*** Input material Section Begins ***
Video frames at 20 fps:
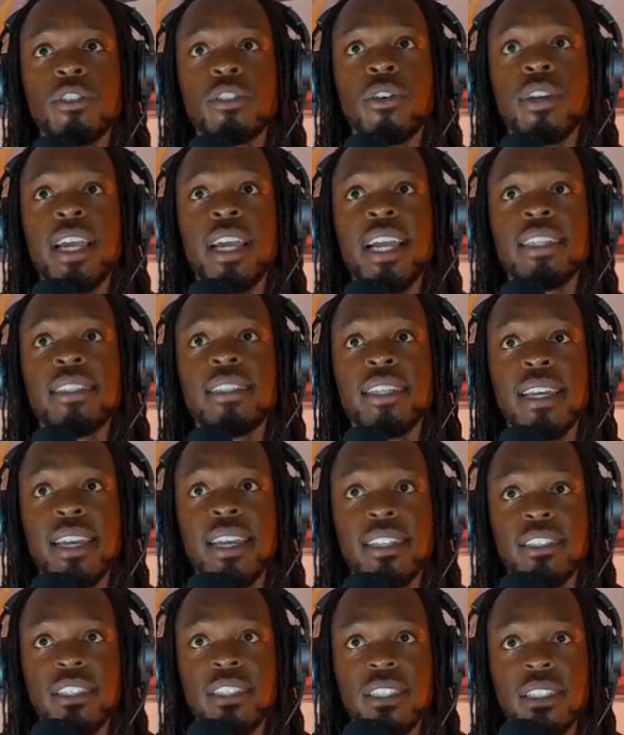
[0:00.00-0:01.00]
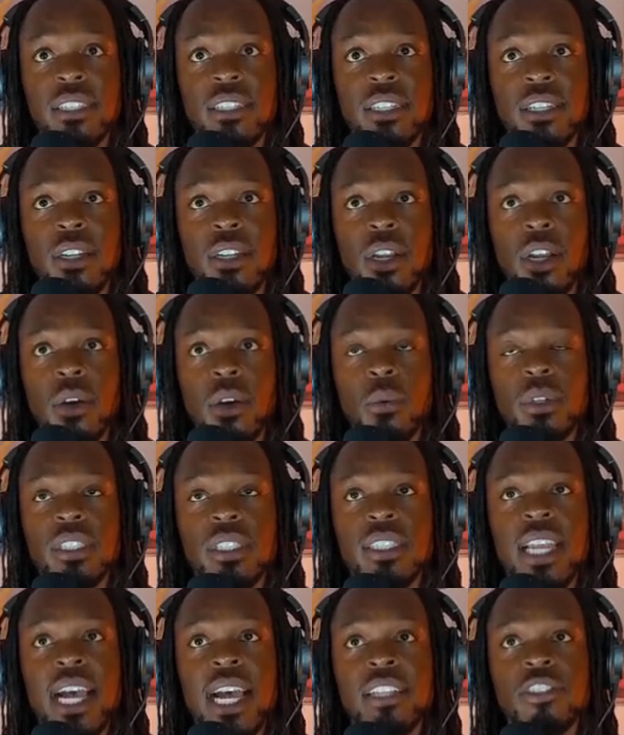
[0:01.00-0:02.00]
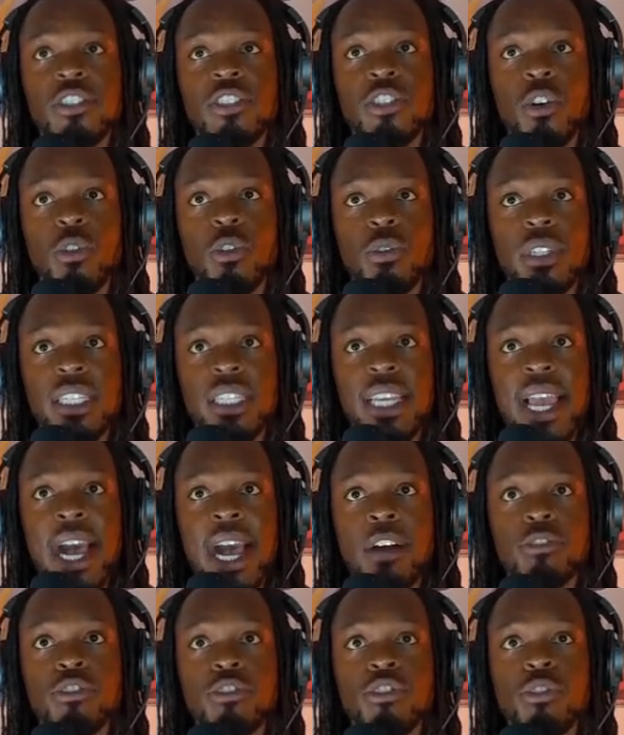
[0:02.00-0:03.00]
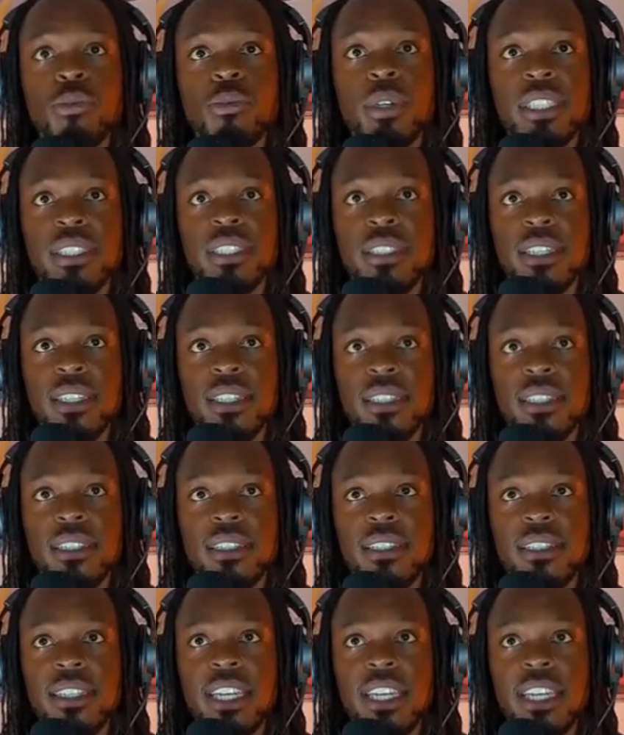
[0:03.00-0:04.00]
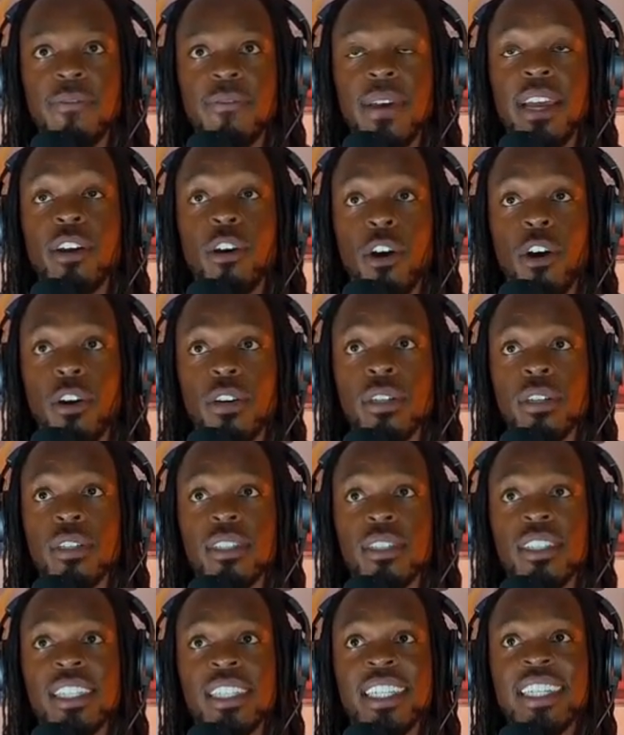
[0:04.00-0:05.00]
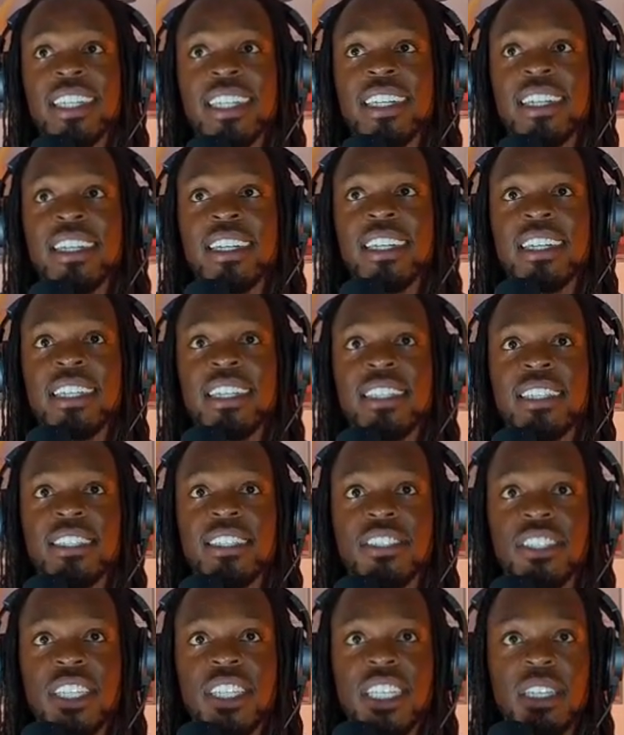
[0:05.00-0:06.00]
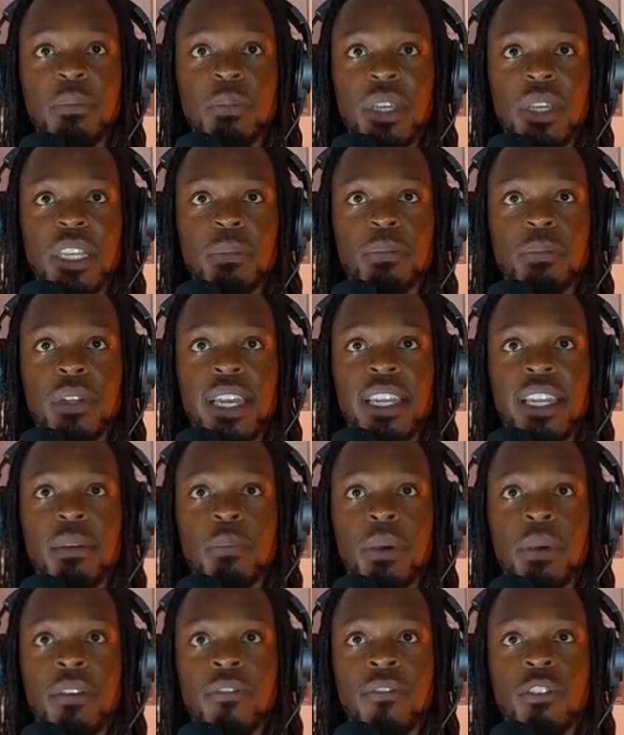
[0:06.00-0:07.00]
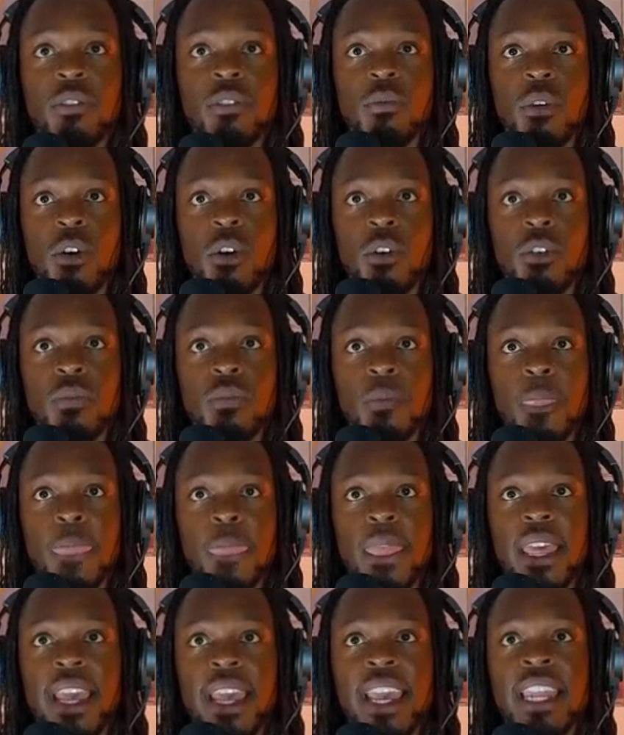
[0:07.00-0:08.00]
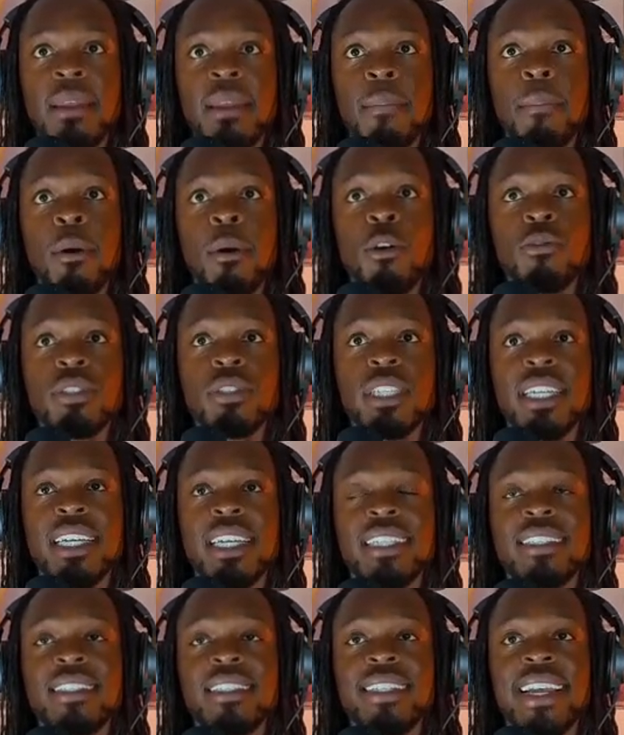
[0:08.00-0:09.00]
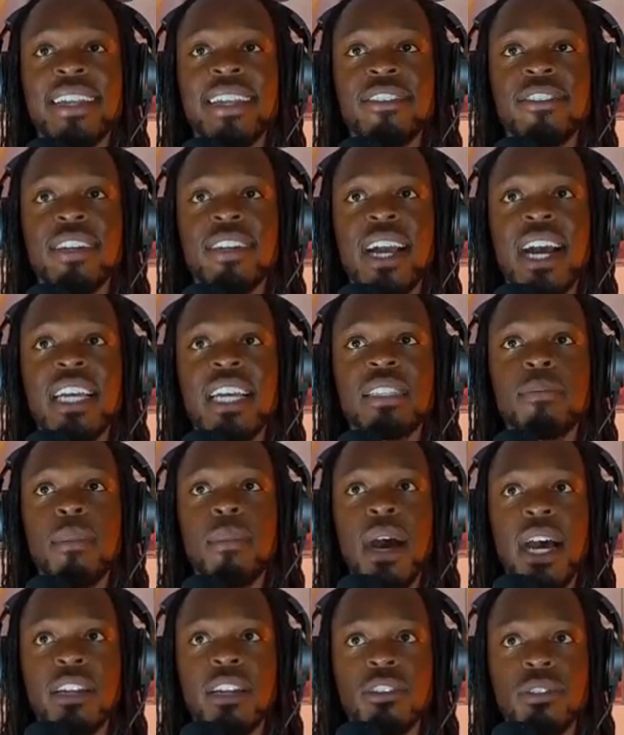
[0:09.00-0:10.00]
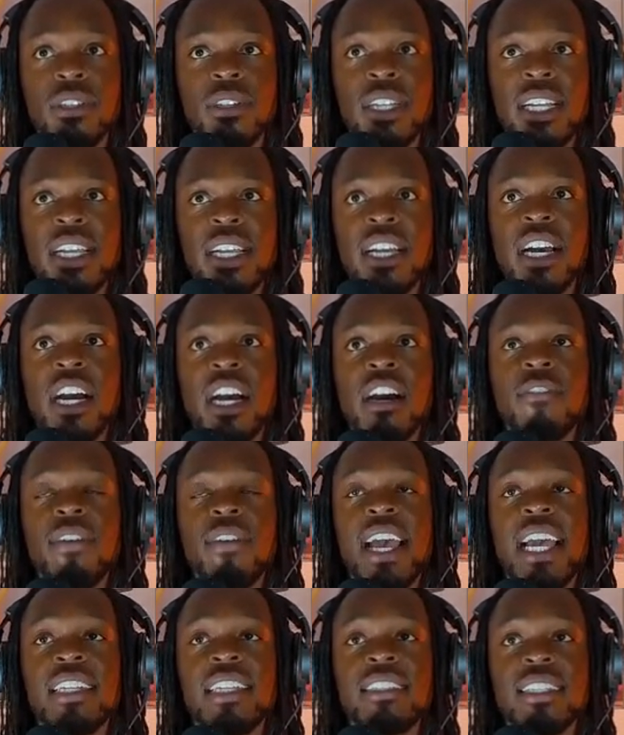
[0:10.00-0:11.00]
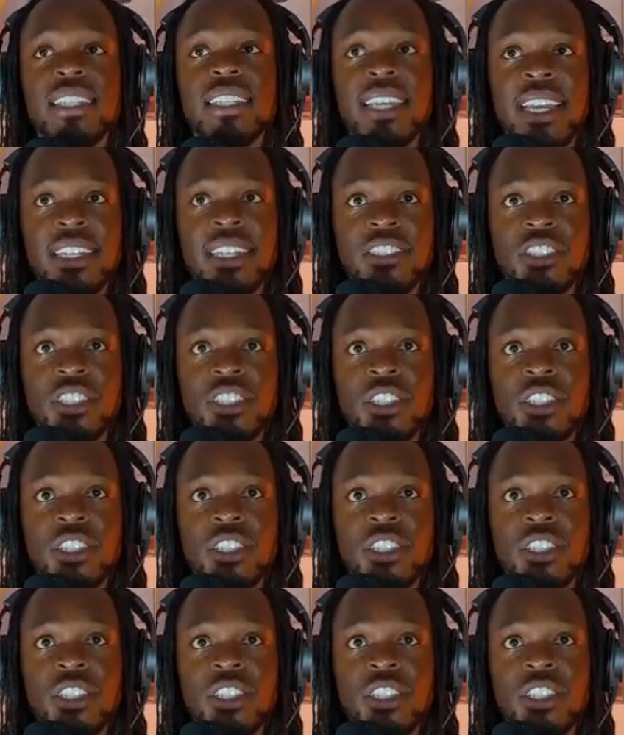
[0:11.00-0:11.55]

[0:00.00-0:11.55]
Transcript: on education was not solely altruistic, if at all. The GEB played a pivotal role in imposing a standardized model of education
*** Input material Section Ends ***
*** Input material Section Begins ***
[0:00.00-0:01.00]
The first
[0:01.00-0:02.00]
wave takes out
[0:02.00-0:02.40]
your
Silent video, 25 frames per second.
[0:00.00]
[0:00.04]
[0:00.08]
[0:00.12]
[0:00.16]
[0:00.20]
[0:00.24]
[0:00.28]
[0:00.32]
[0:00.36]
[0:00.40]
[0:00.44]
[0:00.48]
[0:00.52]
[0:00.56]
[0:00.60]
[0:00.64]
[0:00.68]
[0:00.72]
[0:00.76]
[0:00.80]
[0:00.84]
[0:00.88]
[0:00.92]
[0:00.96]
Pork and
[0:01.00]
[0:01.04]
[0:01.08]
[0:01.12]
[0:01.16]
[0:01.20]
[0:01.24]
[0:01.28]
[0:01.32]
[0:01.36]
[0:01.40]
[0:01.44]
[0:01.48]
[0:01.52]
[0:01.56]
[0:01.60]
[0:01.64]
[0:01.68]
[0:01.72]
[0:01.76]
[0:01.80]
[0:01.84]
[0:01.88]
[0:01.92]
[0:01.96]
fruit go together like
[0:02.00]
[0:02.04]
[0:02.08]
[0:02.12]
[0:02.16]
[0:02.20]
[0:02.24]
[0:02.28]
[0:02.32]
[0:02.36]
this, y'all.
*** Input material Section Ends ***
*** Input material Section Begins ***
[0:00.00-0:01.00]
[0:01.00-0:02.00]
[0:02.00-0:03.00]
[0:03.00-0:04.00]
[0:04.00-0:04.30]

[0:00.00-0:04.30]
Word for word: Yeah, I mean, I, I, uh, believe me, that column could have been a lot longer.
*** Input material Section Ends ***
• **How to complete this task**:
Look over the entries above. Copy every line that contains the word "frames".

• **Task answer**:
Video frames at 20 fps:
Silent video, 25 frames per second.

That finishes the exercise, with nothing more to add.